#### [Input for this task]
────────
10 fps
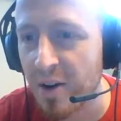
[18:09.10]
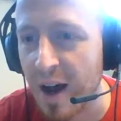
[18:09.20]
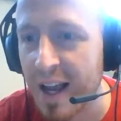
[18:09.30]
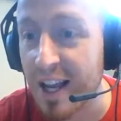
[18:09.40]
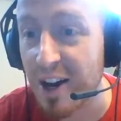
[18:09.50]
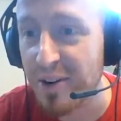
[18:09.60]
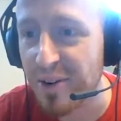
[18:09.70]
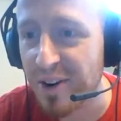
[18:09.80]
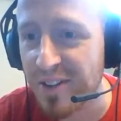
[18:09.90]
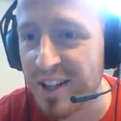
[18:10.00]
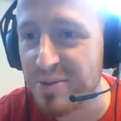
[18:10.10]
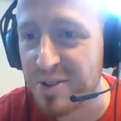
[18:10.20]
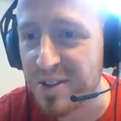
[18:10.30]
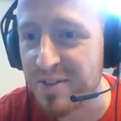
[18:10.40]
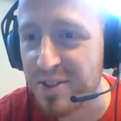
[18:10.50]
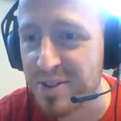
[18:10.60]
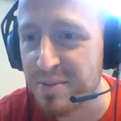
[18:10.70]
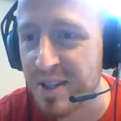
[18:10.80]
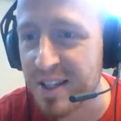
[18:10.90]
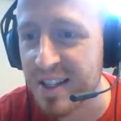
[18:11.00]
Oh, I got it wrong. That's what's
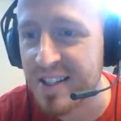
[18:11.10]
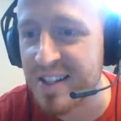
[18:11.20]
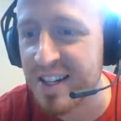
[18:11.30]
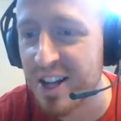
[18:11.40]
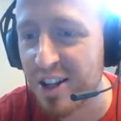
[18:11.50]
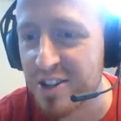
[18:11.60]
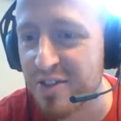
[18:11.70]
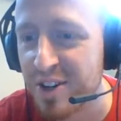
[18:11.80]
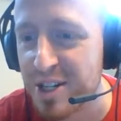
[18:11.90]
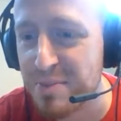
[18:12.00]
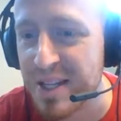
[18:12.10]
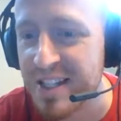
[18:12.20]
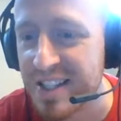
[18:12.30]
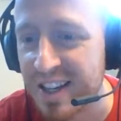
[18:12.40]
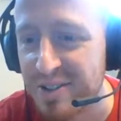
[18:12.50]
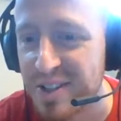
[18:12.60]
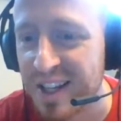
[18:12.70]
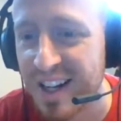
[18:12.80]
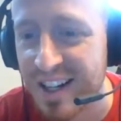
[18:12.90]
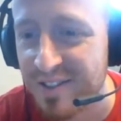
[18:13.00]
confusing me. It's $10 for each pizza. I was
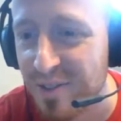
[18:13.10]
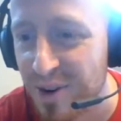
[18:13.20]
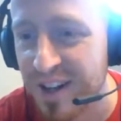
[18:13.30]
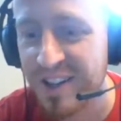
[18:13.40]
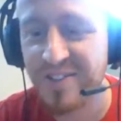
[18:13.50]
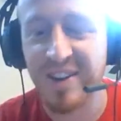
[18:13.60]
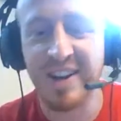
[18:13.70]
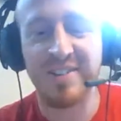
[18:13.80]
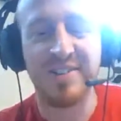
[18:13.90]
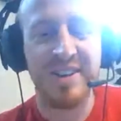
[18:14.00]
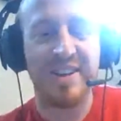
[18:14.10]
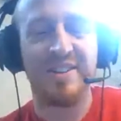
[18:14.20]
thinking I did $4.95.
────────
#### [Aim of the exercise]
Reproduce the records above word for word, without the images.

#### [Solution to the problem]
10 fps
[18:09.10]
[18:09.20]
[18:09.30]
[18:09.40]
[18:09.50]
[18:09.60]
[18:09.70]
[18:09.80]
[18:09.90]
[18:10.00]
[18:10.10]
[18:10.20]
[18:10.30]
[18:10.40]
[18:10.50]
[18:10.60]
[18:10.70]
[18:10.80]
[18:10.90]
[18:11.00]
Oh, I got it wrong. That's what's
[18:11.10]
[18:11.20]
[18:11.30]
[18:11.40]
[18:11.50]
[18:11.60]
[18:11.70]
[18:11.80]
[18:11.90]
[18:12.00]
[18:12.10]
[18:12.20]
[18:12.30]
[18:12.40]
[18:12.50]
[18:12.60]
[18:12.70]
[18:12.80]
[18:12.90]
[18:13.00]
confusing me. It's $10 for each pizza. I was
[18:13.10]
[18:13.20]
[18:13.30]
[18:13.40]
[18:13.50]
[18:13.60]
[18:13.70]
[18:13.80]
[18:13.90]
[18:14.00]
[18:14.10]
[18:14.20]
thinking I did $4.95.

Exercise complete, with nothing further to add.